>>>>

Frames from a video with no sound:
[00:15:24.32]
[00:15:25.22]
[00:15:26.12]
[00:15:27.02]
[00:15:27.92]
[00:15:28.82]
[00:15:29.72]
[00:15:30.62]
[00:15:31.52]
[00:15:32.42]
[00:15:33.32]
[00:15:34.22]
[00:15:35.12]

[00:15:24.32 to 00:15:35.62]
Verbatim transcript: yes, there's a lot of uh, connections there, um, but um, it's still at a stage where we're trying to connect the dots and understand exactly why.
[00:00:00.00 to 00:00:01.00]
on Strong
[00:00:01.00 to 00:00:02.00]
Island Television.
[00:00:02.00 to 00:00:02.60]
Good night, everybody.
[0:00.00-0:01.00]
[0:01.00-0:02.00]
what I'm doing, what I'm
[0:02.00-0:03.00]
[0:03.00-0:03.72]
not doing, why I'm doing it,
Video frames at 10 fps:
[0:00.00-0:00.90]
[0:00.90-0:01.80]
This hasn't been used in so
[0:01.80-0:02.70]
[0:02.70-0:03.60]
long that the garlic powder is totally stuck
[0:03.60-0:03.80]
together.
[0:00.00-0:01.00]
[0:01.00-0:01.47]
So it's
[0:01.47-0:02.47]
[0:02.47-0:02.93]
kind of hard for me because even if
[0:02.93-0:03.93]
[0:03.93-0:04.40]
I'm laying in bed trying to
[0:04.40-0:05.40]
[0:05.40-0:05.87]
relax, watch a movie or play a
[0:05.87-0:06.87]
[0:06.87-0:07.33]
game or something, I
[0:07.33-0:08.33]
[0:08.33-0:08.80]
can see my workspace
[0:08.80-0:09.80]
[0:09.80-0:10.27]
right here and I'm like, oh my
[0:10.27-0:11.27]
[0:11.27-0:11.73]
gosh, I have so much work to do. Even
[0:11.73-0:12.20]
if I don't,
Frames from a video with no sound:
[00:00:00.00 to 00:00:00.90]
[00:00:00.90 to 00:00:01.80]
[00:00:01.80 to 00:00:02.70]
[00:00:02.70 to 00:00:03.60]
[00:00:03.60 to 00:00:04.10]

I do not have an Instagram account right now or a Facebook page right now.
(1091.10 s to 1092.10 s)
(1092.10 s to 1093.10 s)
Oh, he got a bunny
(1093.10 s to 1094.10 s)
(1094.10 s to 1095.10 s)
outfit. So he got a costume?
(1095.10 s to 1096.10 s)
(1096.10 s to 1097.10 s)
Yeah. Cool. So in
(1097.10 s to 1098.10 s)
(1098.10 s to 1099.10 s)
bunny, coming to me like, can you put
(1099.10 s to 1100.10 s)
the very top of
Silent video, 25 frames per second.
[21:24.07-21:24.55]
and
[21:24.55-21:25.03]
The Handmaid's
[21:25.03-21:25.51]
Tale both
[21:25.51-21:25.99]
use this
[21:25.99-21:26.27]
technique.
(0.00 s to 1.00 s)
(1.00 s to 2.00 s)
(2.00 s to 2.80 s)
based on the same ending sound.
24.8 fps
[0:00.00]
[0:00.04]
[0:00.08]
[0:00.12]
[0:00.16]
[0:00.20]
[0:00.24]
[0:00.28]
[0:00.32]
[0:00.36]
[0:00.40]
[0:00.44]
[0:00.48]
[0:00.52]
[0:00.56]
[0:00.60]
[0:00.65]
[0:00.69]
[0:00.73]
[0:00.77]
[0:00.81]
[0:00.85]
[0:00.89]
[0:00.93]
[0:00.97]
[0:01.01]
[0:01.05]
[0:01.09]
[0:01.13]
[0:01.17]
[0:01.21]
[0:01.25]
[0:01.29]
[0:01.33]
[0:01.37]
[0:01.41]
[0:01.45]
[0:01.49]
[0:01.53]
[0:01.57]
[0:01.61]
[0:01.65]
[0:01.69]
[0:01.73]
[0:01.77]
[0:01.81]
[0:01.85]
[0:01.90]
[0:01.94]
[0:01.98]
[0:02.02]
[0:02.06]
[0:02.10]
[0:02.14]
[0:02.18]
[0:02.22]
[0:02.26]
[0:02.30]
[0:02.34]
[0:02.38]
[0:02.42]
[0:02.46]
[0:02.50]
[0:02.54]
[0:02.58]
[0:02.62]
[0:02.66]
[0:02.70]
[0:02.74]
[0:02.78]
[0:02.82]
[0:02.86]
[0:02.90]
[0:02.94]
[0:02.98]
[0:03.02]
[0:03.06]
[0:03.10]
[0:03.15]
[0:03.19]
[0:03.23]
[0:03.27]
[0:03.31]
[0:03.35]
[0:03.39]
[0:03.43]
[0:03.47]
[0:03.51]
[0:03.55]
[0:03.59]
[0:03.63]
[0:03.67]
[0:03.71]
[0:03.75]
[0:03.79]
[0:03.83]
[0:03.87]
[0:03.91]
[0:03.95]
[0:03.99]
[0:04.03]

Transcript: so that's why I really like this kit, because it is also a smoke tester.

<<<<

▶ [TO DO] The data above needs to be given again exactly, with no line left out.

▶ [SOLUTION TO THIS EXERCISE]
Frames from a video with no sound:
[00:15:24.32]
[00:15:25.22]
[00:15:26.12]
[00:15:27.02]
[00:15:27.92]
[00:15:28.82]
[00:15:29.72]
[00:15:30.62]
[00:15:31.52]
[00:15:32.42]
[00:15:33.32]
[00:15:34.22]
[00:15:35.12]

[00:15:24.32 to 00:15:35.62]
Verbatim transcript: yes, there's a lot of uh, connections there, um, but um, it's still at a stage where we're trying to connect the dots and understand exactly why.
[00:00:00.00 to 00:00:01.00]
on Strong
[00:00:01.00 to 00:00:02.00]
Island Television.
[00:00:02.00 to 00:00:02.60]
Good night, everybody.
[0:00.00-0:01.00]
[0:01.00-0:02.00]
what I'm doing, what I'm
[0:02.00-0:03.00]
[0:03.00-0:03.72]
not doing, why I'm doing it,
Video frames at 10 fps:
[0:00.00-0:00.90]
[0:00.90-0:01.80]
This hasn't been used in so
[0:01.80-0:02.70]
[0:02.70-0:03.60]
long that the garlic powder is totally stuck
[0:03.60-0:03.80]
together.
[0:00.00-0:01.00]
[0:01.00-0:01.47]
So it's
[0:01.47-0:02.47]
[0:02.47-0:02.93]
kind of hard for me because even if
[0:02.93-0:03.93]
[0:03.93-0:04.40]
I'm laying in bed trying to
[0:04.40-0:05.40]
[0:05.40-0:05.87]
relax, watch a movie or play a
[0:05.87-0:06.87]
[0:06.87-0:07.33]
game or something, I
[0:07.33-0:08.33]
[0:08.33-0:08.80]
can see my workspace
[0:08.80-0:09.80]
[0:09.80-0:10.27]
right here and I'm like, oh my
[0:10.27-0:11.27]
[0:11.27-0:11.73]
gosh, I have so much work to do. Even
[0:11.73-0:12.20]
if I don't,
Frames from a video with no sound:
[00:00:00.00 to 00:00:00.90]
[00:00:00.90 to 00:00:01.80]
[00:00:01.80 to 00:00:02.70]
[00:00:02.70 to 00:00:03.60]
[00:00:03.60 to 00:00:04.10]

I do not have an Instagram account right now or a Facebook page right now.
(1091.10 s to 1092.10 s)
(1092.10 s to 1093.10 s)
Oh, he got a bunny
(1093.10 s to 1094.10 s)
(1094.10 s to 1095.10 s)
outfit. So he got a costume?
(1095.10 s to 1096.10 s)
(1096.10 s to 1097.10 s)
Yeah. Cool. So in
(1097.10 s to 1098.10 s)
(1098.10 s to 1099.10 s)
bunny, coming to me like, can you put
(1099.10 s to 1100.10 s)
the very top of
Silent video, 25 frames per second.
[21:24.07-21:24.55]
and
[21:24.55-21:25.03]
The Handmaid's
[21:25.03-21:25.51]
Tale both
[21:25.51-21:25.99]
use this
[21:25.99-21:26.27]
technique.
(0.00 s to 1.00 s)
(1.00 s to 2.00 s)
(2.00 s to 2.80 s)
based on the same ending sound.
24.8 fps
[0:00.00]
[0:00.04]
[0:00.08]
[0:00.12]
[0:00.16]
[0:00.20]
[0:00.24]
[0:00.28]
[0:00.32]
[0:00.36]
[0:00.40]
[0:00.44]
[0:00.48]
[0:00.52]
[0:00.56]
[0:00.60]
[0:00.65]
[0:00.69]
[0:00.73]
[0:00.77]
[0:00.81]
[0:00.85]
[0:00.89]
[0:00.93]
[0:00.97]
[0:01.01]
[0:01.05]
[0:01.09]
[0:01.13]
[0:01.17]
[0:01.21]
[0:01.25]
[0:01.29]
[0:01.33]
[0:01.37]
[0:01.41]
[0:01.45]
[0:01.49]
[0:01.53]
[0:01.57]
[0:01.61]
[0:01.65]
[0:01.69]
[0:01.73]
[0:01.77]
[0:01.81]
[0:01.85]
[0:01.90]
[0:01.94]
[0:01.98]
[0:02.02]
[0:02.06]
[0:02.10]
[0:02.14]
[0:02.18]
[0:02.22]
[0:02.26]
[0:02.30]
[0:02.34]
[0:02.38]
[0:02.42]
[0:02.46]
[0:02.50]
[0:02.54]
[0:02.58]
[0:02.62]
[0:02.66]
[0:02.70]
[0:02.74]
[0:02.78]
[0:02.82]
[0:02.86]
[0:02.90]
[0:02.94]
[0:02.98]
[0:03.02]
[0:03.06]
[0:03.10]
[0:03.15]
[0:03.19]
[0:03.23]
[0:03.27]
[0:03.31]
[0:03.35]
[0:03.39]
[0:03.43]
[0:03.47]
[0:03.51]
[0:03.55]
[0:03.59]
[0:03.63]
[0:03.67]
[0:03.71]
[0:03.75]
[0:03.79]
[0:03.83]
[0:03.87]
[0:03.91]
[0:03.95]
[0:03.99]
[0:04.03]

Transcript: so that's why I really like this kit, because it is also a smoke tester.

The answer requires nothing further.